======== Data to examine ========

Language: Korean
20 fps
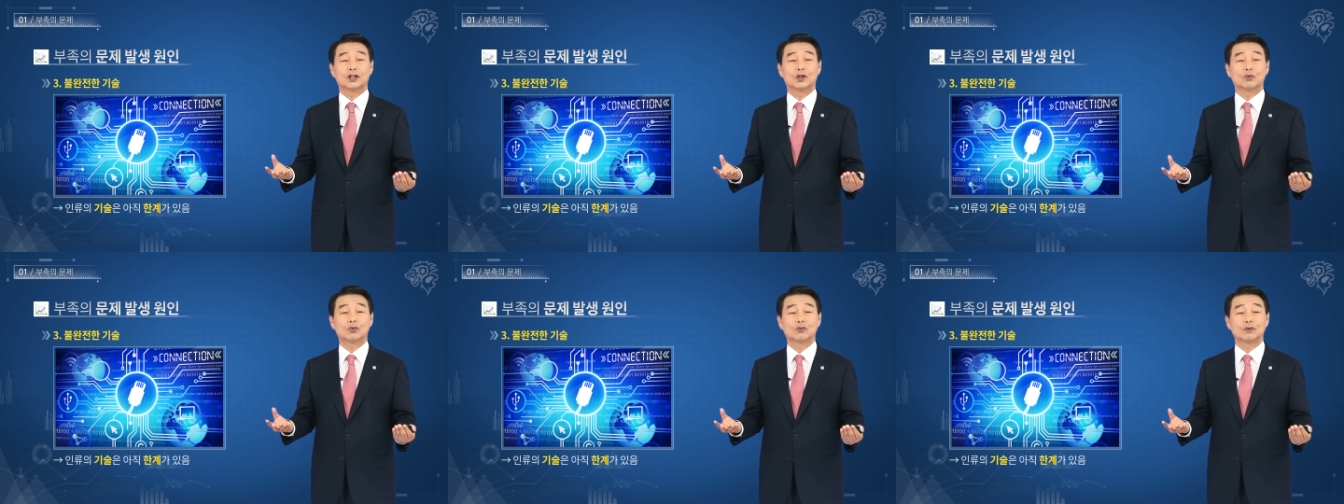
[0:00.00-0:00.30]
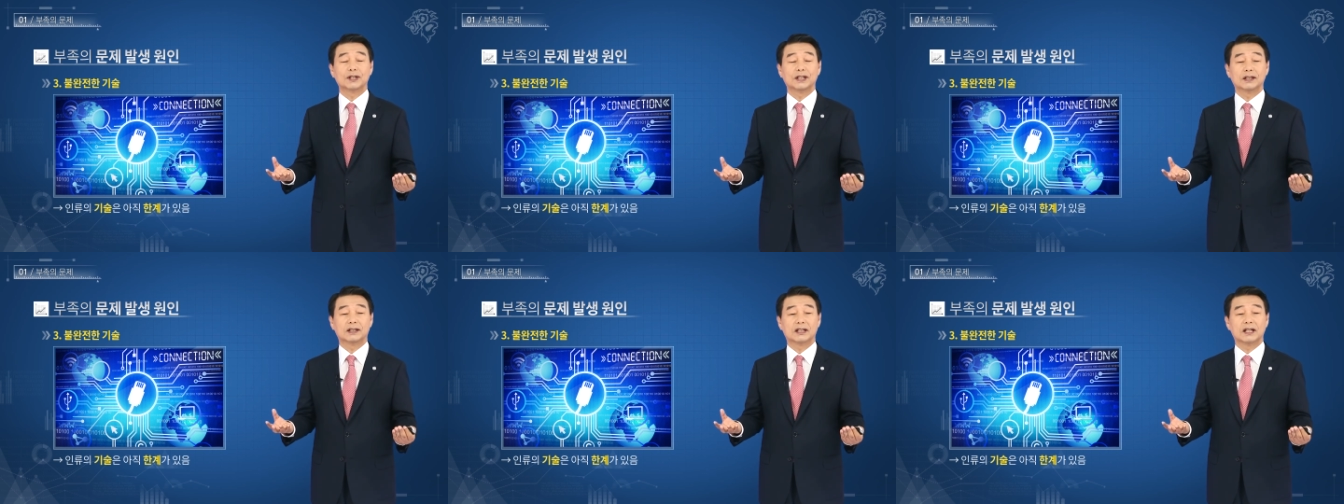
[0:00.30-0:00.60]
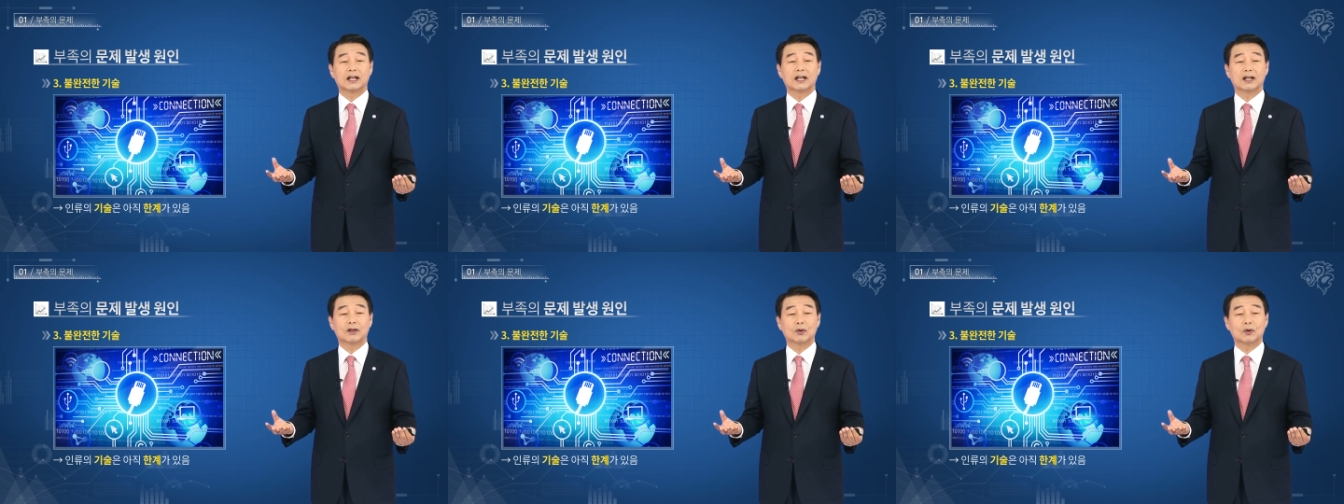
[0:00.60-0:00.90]
기술이
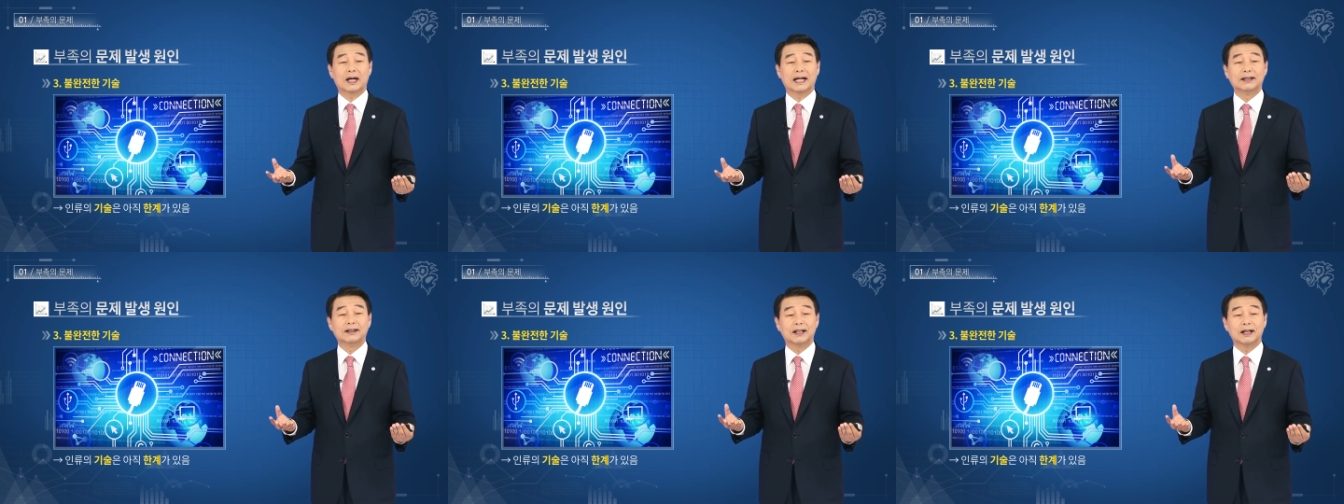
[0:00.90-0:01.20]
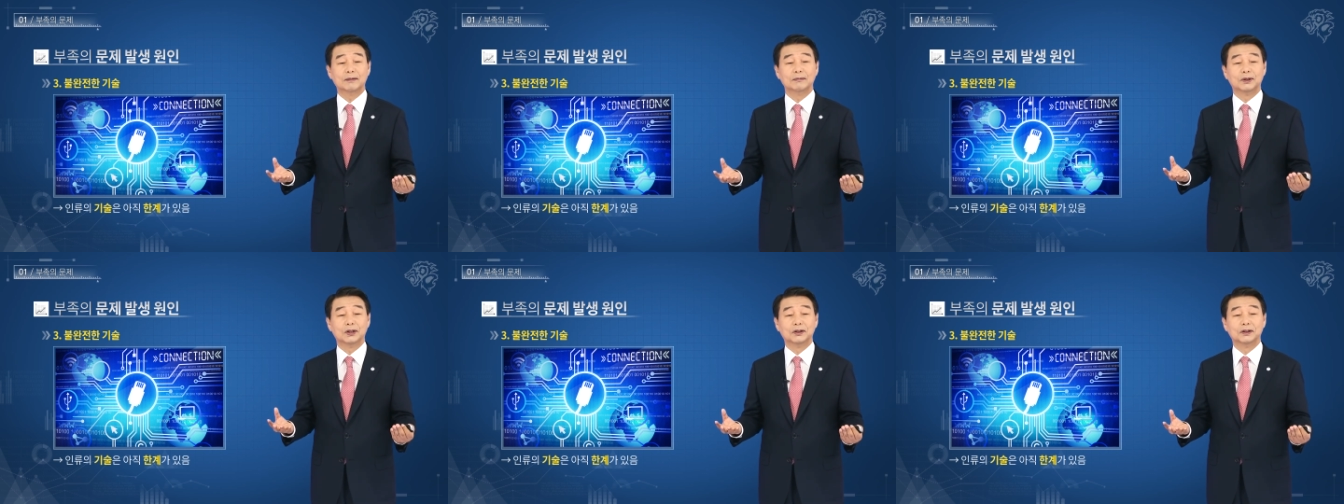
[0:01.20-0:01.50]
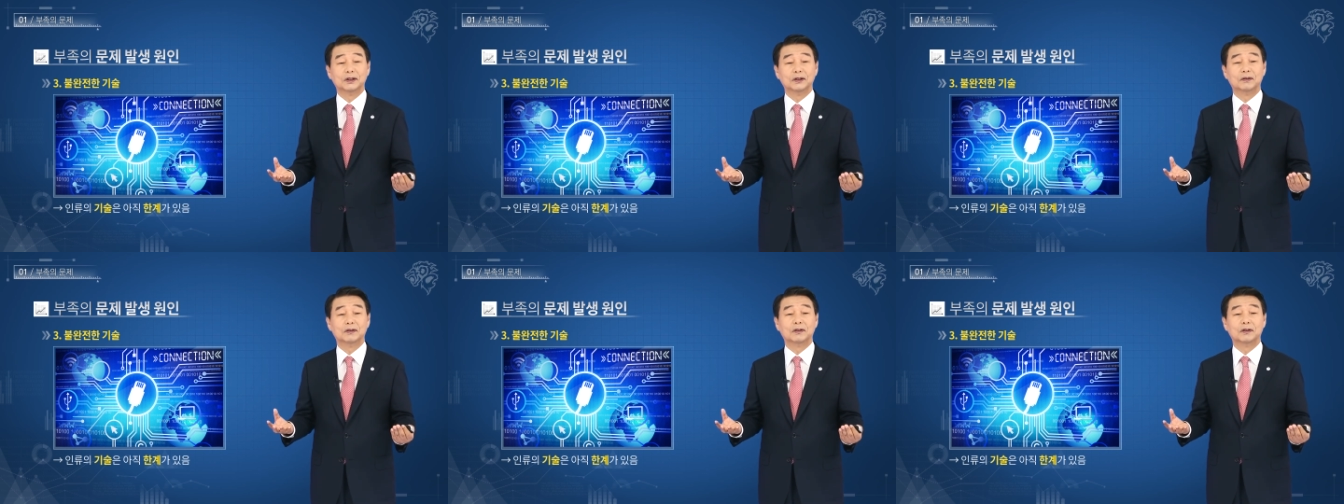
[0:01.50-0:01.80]
있다고
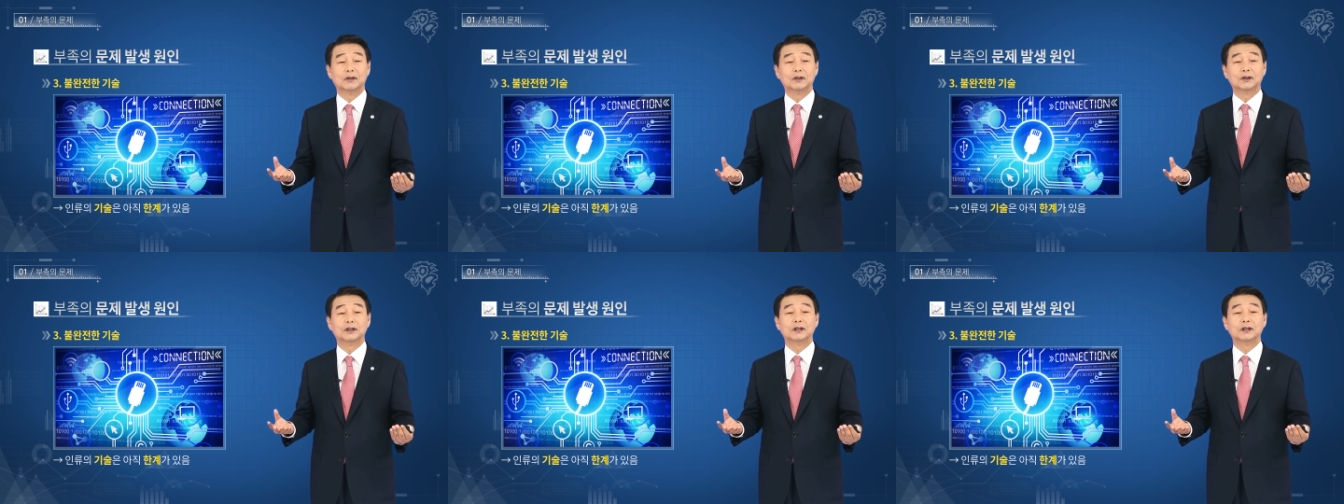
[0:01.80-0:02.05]
한다면은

========

= Exercise goal =
The records are to be returned word for word, without any of their pictures.

= The answer =
Language: Korean
20 fps
[0:00.00-0:00.30]
[0:00.30-0:00.60]
[0:00.60-0:00.90]
기술이
[0:00.90-0:01.20]
[0:01.20-0:01.50]
[0:01.50-0:01.80]
있다고
[0:01.80-0:02.05]
한다면은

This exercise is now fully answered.